Speaker
Description
Characterizing the loss of a neural network can provide insights into local structure (e.g., smoothness of the so-called loss landscape) and global properties of the underlying model (e.g., generalization performance). Inspired by powerful tools from topological data analysis (TDA) for summarizing high-dimensional data, we are developing tools for characterizing the underlying shape (or topology) of loss landscapes. We are now exploring real-time scientific edge machine learning applications (e.g., high energy physics, microscopy) and using our tools to help design models and understand their robustness (e.g., how to quantify and visualize model diversity, how noise or quantization change the loss landscape). In this talk, I will focus on two of our recent collaborations.

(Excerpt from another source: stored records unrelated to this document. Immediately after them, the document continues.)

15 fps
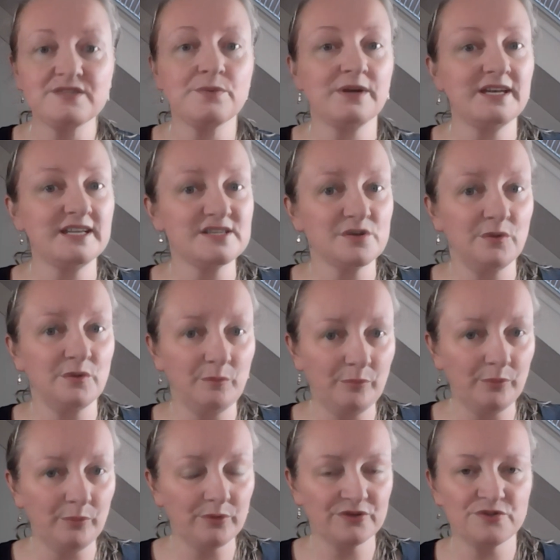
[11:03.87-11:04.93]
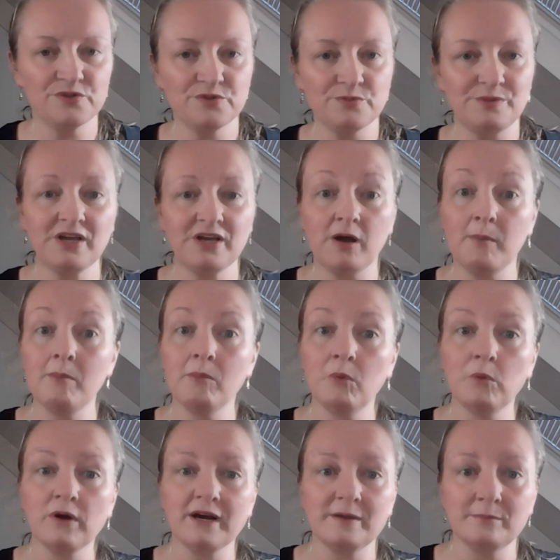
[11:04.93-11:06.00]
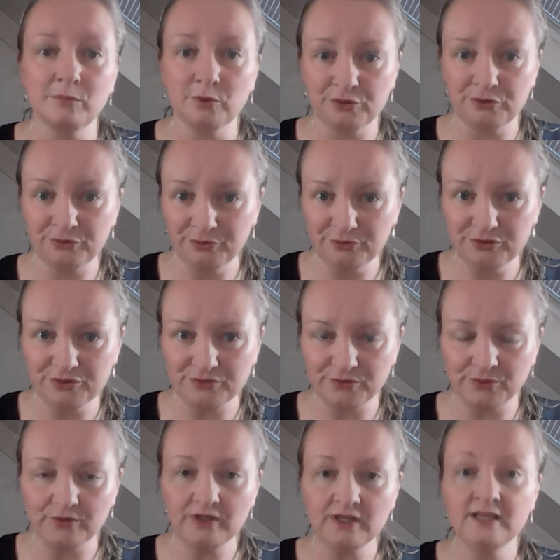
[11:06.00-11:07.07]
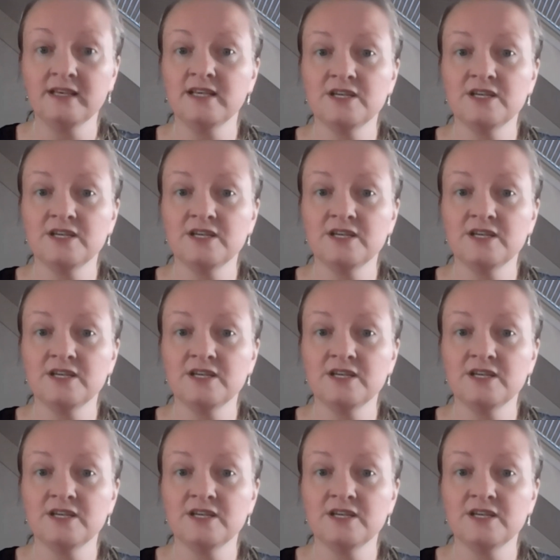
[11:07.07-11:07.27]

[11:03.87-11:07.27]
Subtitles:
why it's so important to become more and more neutral.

First, we evaluate how LogicNets ensembles perform on scientific machine learning tasks like the data compression task at the CERN Large Hadron Collider (LHC) Compact Muon Solenoid (CMS) experiment. By quantifying and visualizing the diversity of LogicNets ensembles, we hope to understand when ensembling can improve performance and how to decide which models to include in an ensemble. Second, we look at new physics constrained neural network architectures designed for the rapid fitting of force microscopy data. We visualize loss landscapes and their topology, observing sharp valleys in the loss landscapes of successfully trained models, likely reflecting the physical constraints. In contrast, we observe flatter but shallower basins in the loss landscapes of lower performing models, suggesting that training may be difficult and can fail to find a physically reasonable solution in some cases. These results highlight potential failure modes similar to those observed for other physically constrained architectures.